Ela dava prioridade às que tinham filhos, já que elas teriam dificuldade para encontrar trabalho de outra forma.
Shirley permitia que as mulheres trabalhassem em casa para se adaptarem mais facilmente à rotina com a criança. Foi uma decisão totalmente revolucionária nos anos 1960.
As mulheres escreviam os programas de computador com lápis e papel e enviavam pelo correio. A empresa foi crescendo exponencialmente e chegou, no seu auge, a empregar mais de 4 mil mulheres.
Em 1975, com a aprovação da Lei de Discriminação Sexual do Reino Unido, a empresa de Shirley foi obrigada a contratar homens. Ironicamente, uma empresa criada para combater o sexismo no trabalho subitamente corria o risco de infringir uma regulamentação que tinha exatamente a mesma finalidade.
“É assim que deve ser”, afirmou Shirley. “Uma força de trabalho mista é muito mais criativa.”
Na década de 1980, a empresa era mundialmente conhecida e criava a programação de grandes corporações. Algumas dessas criações foram emblemáticas, como a da caixa preta do avião Concorde.
Stephanie Shirley dirigiu a Freelance Programmers por 25 anos. A empresa passou a ser cotada na Bolsa de Valores de Londres em 1996, com o nome Xansa.
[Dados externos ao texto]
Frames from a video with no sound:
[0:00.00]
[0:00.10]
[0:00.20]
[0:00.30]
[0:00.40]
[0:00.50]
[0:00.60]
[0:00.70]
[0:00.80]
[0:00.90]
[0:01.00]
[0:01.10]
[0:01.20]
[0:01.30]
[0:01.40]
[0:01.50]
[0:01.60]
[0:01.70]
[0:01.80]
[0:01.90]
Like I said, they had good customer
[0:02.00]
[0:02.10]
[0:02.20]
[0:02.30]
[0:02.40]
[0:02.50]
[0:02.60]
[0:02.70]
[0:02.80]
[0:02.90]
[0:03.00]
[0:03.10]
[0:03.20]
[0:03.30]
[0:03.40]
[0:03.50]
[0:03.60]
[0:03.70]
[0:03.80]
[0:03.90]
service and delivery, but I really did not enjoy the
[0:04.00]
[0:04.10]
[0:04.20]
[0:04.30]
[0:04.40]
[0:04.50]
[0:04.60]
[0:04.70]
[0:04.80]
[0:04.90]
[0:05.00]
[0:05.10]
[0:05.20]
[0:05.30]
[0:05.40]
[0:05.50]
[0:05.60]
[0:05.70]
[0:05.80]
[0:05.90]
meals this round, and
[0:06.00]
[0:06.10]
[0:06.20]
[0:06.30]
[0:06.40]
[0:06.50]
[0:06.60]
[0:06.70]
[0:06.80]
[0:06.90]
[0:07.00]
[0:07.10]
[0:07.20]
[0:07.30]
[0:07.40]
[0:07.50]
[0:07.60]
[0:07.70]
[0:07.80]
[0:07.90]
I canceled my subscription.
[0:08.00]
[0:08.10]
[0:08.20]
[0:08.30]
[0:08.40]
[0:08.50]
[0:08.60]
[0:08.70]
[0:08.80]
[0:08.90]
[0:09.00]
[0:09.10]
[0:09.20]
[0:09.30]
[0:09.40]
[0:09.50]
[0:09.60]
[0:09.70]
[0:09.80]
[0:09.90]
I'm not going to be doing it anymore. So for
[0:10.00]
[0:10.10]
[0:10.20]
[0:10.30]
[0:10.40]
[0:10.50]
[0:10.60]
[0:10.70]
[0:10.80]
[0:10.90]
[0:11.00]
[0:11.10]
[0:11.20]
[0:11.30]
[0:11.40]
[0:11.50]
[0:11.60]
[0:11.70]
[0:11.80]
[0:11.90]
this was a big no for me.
Naquele ano, Shirley surpreendeu novamente: ela deu uma parte das suas ações aos funcionários, que passaram a ser donos de mais da metade da companhia.
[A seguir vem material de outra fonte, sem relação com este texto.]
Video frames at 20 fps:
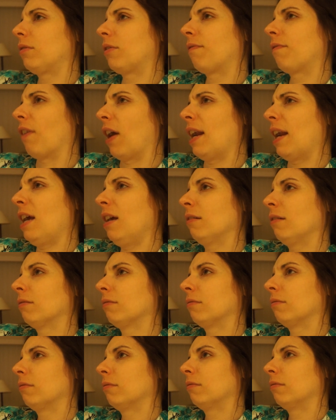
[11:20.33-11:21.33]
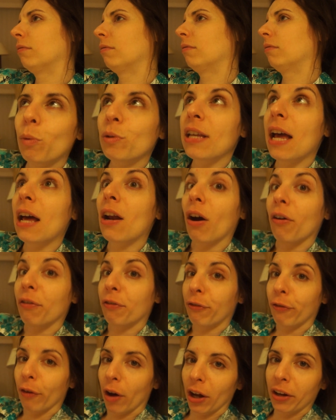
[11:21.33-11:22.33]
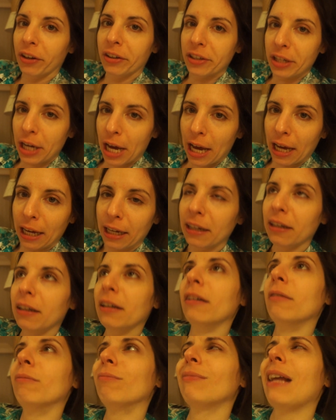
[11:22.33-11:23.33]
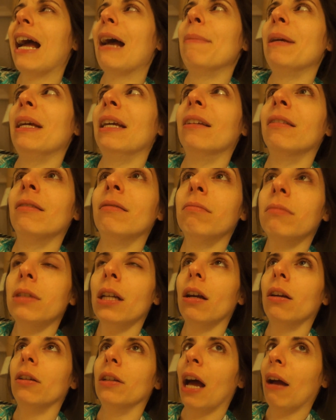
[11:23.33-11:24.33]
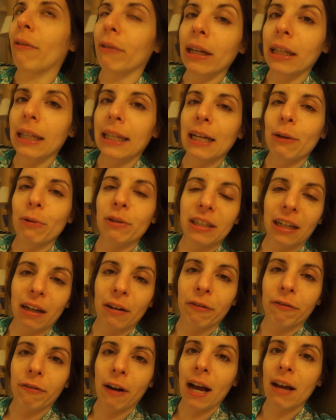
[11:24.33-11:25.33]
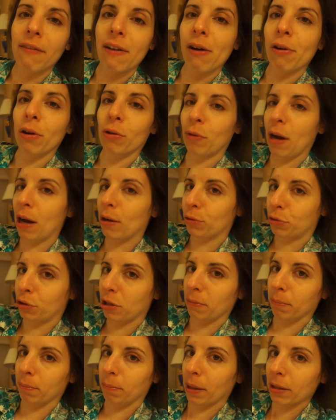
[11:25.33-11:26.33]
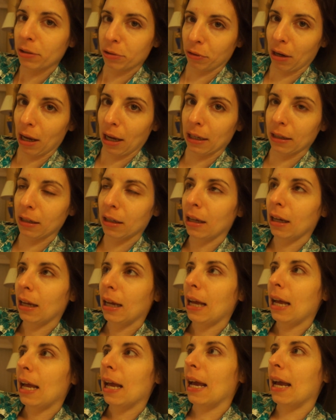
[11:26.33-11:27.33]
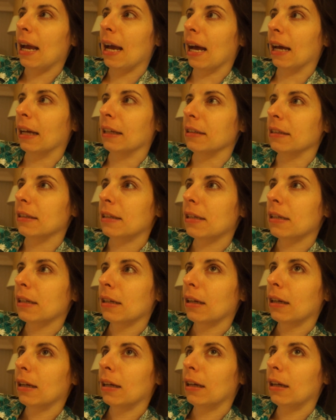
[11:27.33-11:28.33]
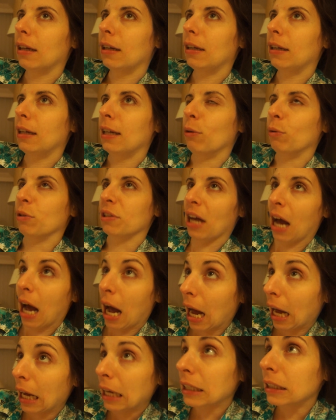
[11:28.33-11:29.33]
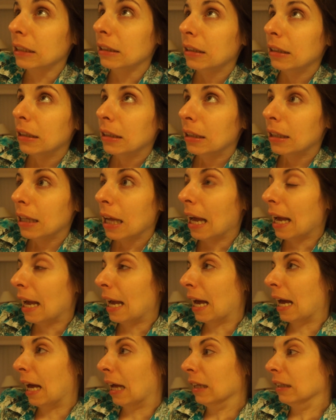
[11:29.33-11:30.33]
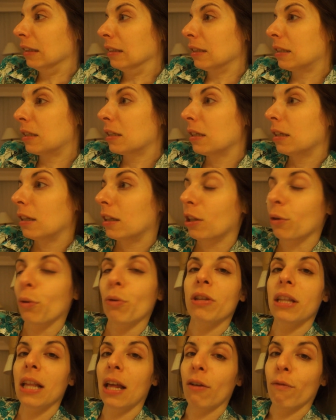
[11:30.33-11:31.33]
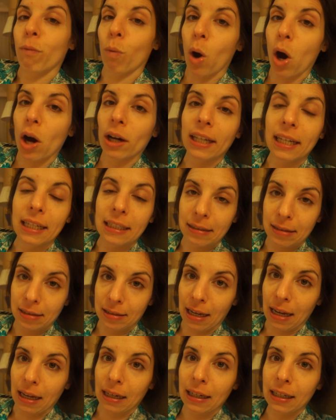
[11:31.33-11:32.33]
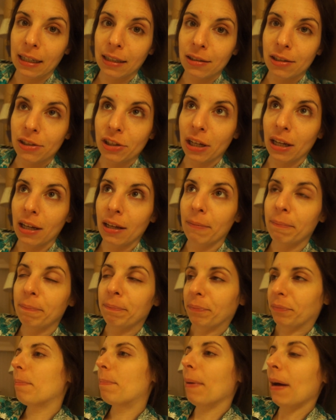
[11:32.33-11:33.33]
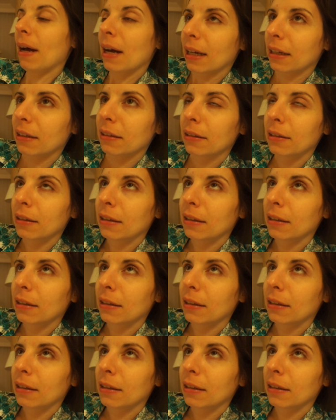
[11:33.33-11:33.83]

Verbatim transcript: Friday, was that a fun day? I mean, not really. It was like a five hour round trip bus ride, and it was hot, and there was a lot of walking and standing and shit. But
Desde os anos 2000, Shirley se dedica à filantropia. Uma parte considerável do seu tempo e fortuna foi destinada ao estudo do autismo, já que seu filho Giles tinha sido diagnosticado com uma forma grave do transtorno. Ele morreu em 1998, aos 35 anos de idade.
No ano 2000, o Reino Unido outorgou a Stephanie Shirley o título de “Dama” pelos seus “serviços na área da tecnologia da informação”. Mas os amigos mais próximos a chamam, até hoje, de “Steve”.